A faithful copy of all the entries is required, with no pictures in it.
=== Begin Enclosure ===
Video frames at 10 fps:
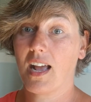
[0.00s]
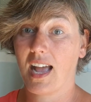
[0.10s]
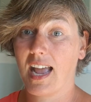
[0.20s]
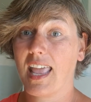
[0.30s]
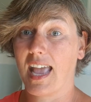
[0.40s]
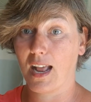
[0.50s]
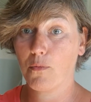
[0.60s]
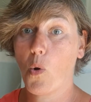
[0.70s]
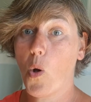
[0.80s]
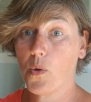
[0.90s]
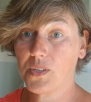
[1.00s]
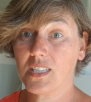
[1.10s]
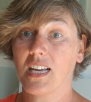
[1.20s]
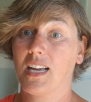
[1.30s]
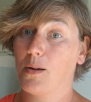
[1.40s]
I had
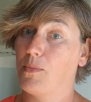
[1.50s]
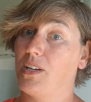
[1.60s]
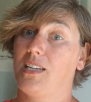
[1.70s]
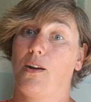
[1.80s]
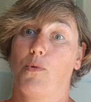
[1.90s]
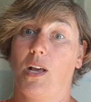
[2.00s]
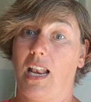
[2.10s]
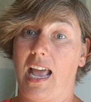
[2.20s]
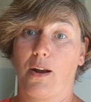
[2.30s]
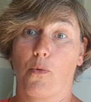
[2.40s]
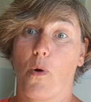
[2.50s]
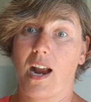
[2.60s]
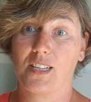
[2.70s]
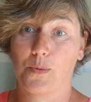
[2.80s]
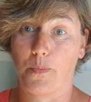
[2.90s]
walls, but they were like
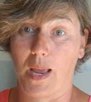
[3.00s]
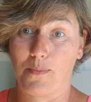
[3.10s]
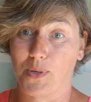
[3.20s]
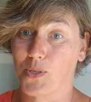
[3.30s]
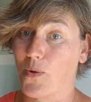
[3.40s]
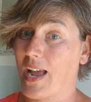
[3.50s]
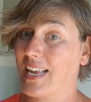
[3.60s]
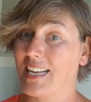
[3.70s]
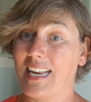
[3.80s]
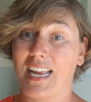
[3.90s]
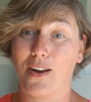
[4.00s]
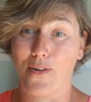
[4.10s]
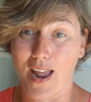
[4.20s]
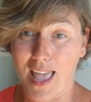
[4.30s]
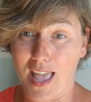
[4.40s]
rice paper, so I can
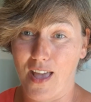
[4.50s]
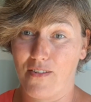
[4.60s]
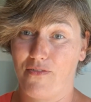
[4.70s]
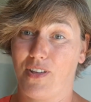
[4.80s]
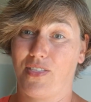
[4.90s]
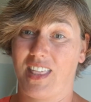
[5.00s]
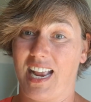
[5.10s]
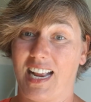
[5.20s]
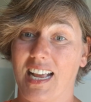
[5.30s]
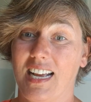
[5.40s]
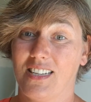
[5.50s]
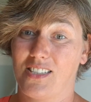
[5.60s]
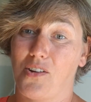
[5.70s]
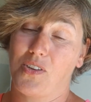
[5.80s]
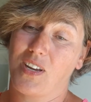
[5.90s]
hear everything.
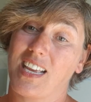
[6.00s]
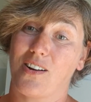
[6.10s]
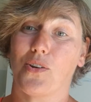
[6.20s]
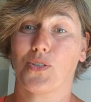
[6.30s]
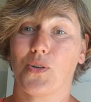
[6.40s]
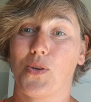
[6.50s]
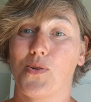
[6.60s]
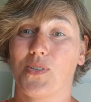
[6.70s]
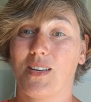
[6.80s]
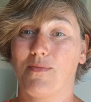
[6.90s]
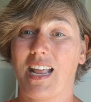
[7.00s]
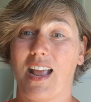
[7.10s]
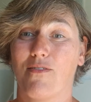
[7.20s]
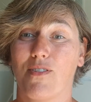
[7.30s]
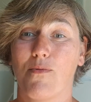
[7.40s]
So you can also use it
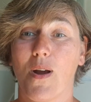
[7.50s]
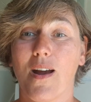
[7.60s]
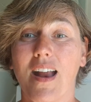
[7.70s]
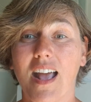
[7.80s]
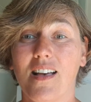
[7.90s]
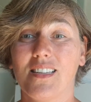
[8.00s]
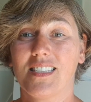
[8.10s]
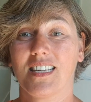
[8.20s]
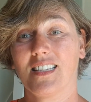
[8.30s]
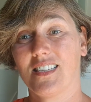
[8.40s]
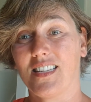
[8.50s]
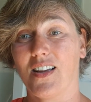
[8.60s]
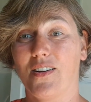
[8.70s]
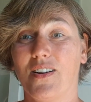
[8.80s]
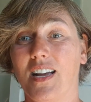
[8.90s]
everywhere else.
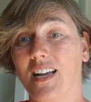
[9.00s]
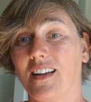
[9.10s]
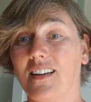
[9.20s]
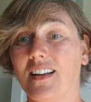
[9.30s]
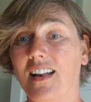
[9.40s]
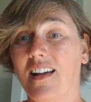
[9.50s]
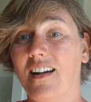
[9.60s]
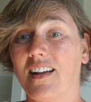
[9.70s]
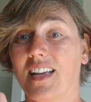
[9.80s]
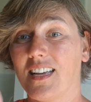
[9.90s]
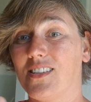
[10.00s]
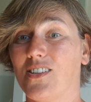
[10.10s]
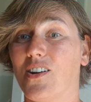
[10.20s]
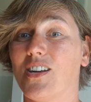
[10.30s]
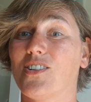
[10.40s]
So good luck,
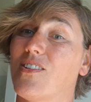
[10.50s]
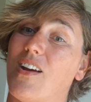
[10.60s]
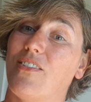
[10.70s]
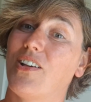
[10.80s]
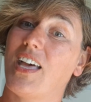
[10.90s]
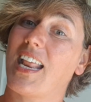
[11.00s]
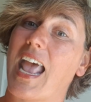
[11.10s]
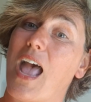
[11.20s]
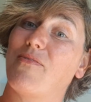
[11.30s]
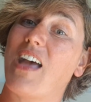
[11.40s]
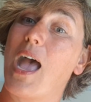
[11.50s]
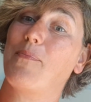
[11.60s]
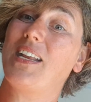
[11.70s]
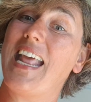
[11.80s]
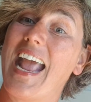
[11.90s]
enjoy your travel, and have a
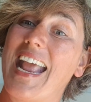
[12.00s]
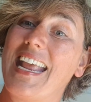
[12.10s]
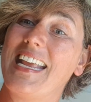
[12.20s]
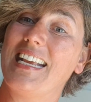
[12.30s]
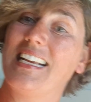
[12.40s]
happy day.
=== End Enclosure ===
• **SOLVED PROBLEM**
Video frames at 10 fps:
[0.00s]
[0.10s]
[0.20s]
[0.30s]
[0.40s]
[0.50s]
[0.60s]
[0.70s]
[0.80s]
[0.90s]
[1.00s]
[1.10s]
[1.20s]
[1.30s]
[1.40s]
I had
[1.50s]
[1.60s]
[1.70s]
[1.80s]
[1.90s]
[2.00s]
[2.10s]
[2.20s]
[2.30s]
[2.40s]
[2.50s]
[2.60s]
[2.70s]
[2.80s]
[2.90s]
walls, but they were like
[3.00s]
[3.10s]
[3.20s]
[3.30s]
[3.40s]
[3.50s]
[3.60s]
[3.70s]
[3.80s]
[3.90s]
[4.00s]
[4.10s]
[4.20s]
[4.30s]
[4.40s]
rice paper, so I can
[4.50s]
[4.60s]
[4.70s]
[4.80s]
[4.90s]
[5.00s]
[5.10s]
[5.20s]
[5.30s]
[5.40s]
[5.50s]
[5.60s]
[5.70s]
[5.80s]
[5.90s]
hear everything.
[6.00s]
[6.10s]
[6.20s]
[6.30s]
[6.40s]
[6.50s]
[6.60s]
[6.70s]
[6.80s]
[6.90s]
[7.00s]
[7.10s]
[7.20s]
[7.30s]
[7.40s]
So you can also use it
[7.50s]
[7.60s]
[7.70s]
[7.80s]
[7.90s]
[8.00s]
[8.10s]
[8.20s]
[8.30s]
[8.40s]
[8.50s]
[8.60s]
[8.70s]
[8.80s]
[8.90s]
everywhere else.
[9.00s]
[9.10s]
[9.20s]
[9.30s]
[9.40s]
[9.50s]
[9.60s]
[9.70s]
[9.80s]
[9.90s]
[10.00s]
[10.10s]
[10.20s]
[10.30s]
[10.40s]
So good luck,
[10.50s]
[10.60s]
[10.70s]
[10.80s]
[10.90s]
[11.00s]
[11.10s]
[11.20s]
[11.30s]
[11.40s]
[11.50s]
[11.60s]
[11.70s]
[11.80s]
[11.90s]
enjoy your travel, and have a
[12.00s]
[12.10s]
[12.20s]
[12.30s]
[12.40s]
happy day.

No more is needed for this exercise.